MiRNAs are a class of small RNAs that when expressed usually down regulates the expression of its target transcript by binding to it and causing it to degrade or inhibiting it from being translated. There has been a lot of interest in studying the expression pattern of miRNAs, especially in relation to cancer, since their mis-regulation and aberrant expression, may cause aberrant expression of other transcripts. If for example, a miRNA regulating a oncogene (a gene that has the potential to promoter cancer when over expressed) is under expressed, then the oncogene may become over active and switch on cellular processes that promoter cancer. On the other hand, if a miRNA is aberrantly over expressed and its target is a gene that protects us from the over proliferation of cells, i.e. a tumour suppressor gene, then we lose this protective ability, from which a cancer may form.

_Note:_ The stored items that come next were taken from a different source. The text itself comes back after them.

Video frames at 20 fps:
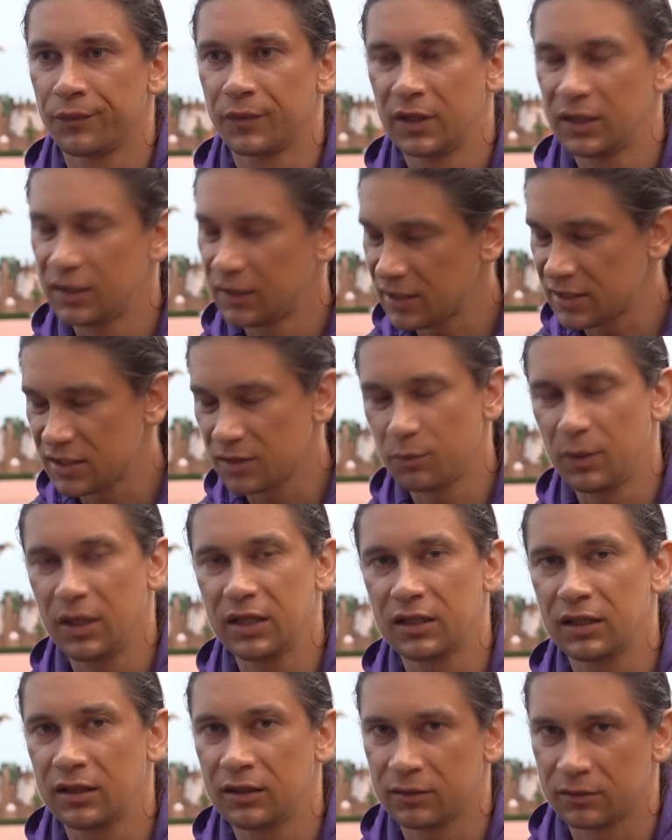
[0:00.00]
It doesn't
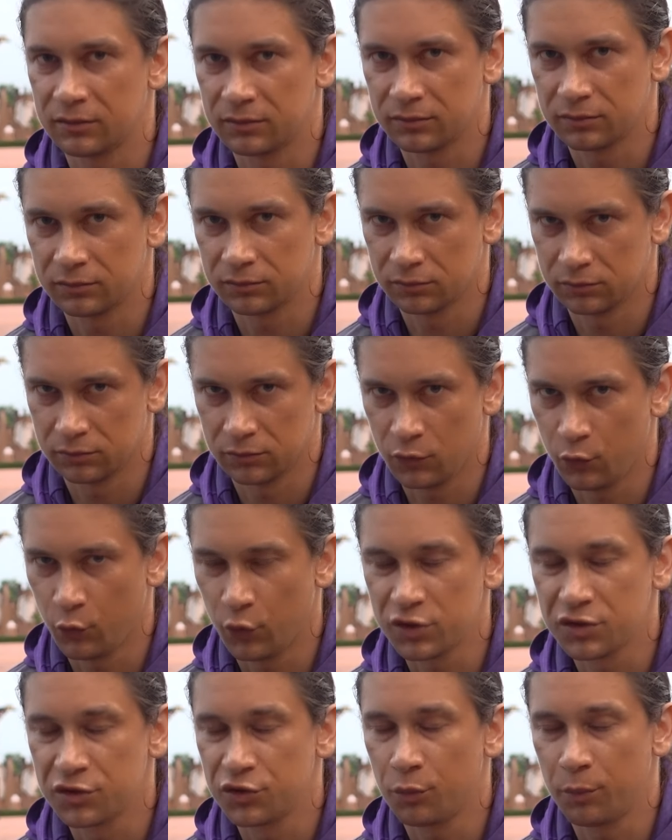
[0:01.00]
matter
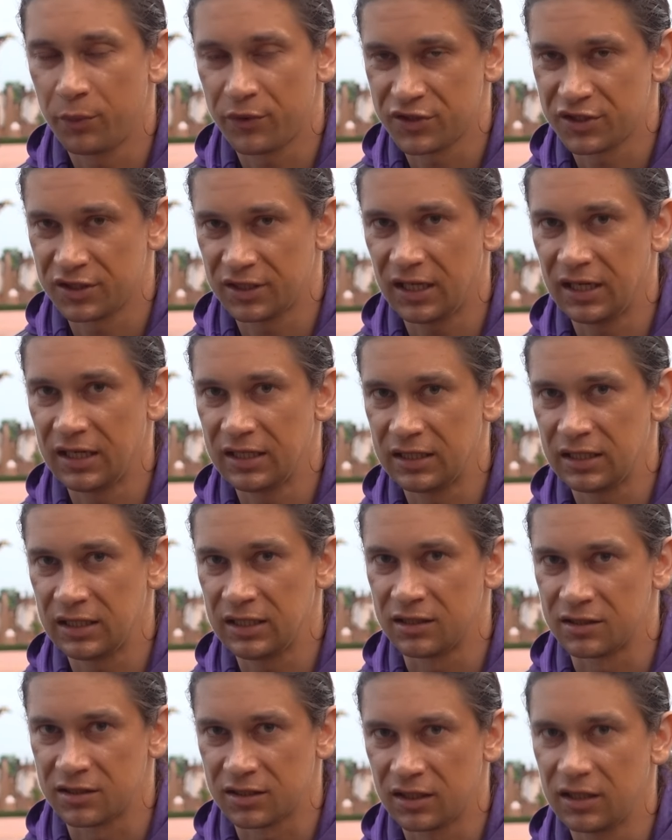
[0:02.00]
what your personality
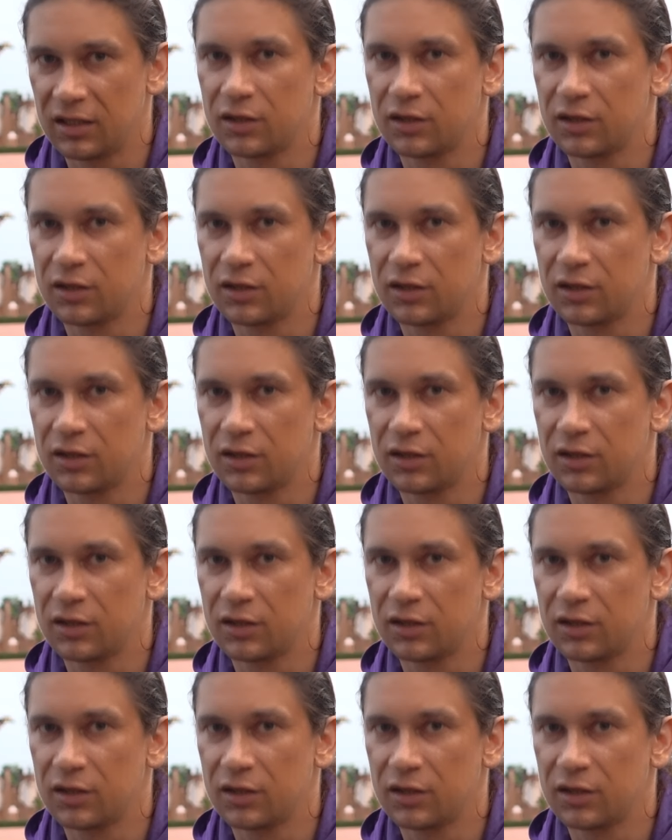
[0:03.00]
is.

There are thousands of known miRNAs and the aberrant expression of a specific miRNA may have different consequences and in the context of cancers, it may cause cancer in a different tissue. Thus to investigate which miRNAs are mis-expressed in various cancers, I downloaded 5 miRNA datasets from The Cancer Genome Atlas, corresponding to Acute Myeloid Leukemia (188 samples), Bladder Urothelial Carcinoma (208 samples), Brain Lower Grade Glioma (299 samples), Liver hepatocellular carcinoma (186 samples) and Lung adenocarcinoma (482 samples).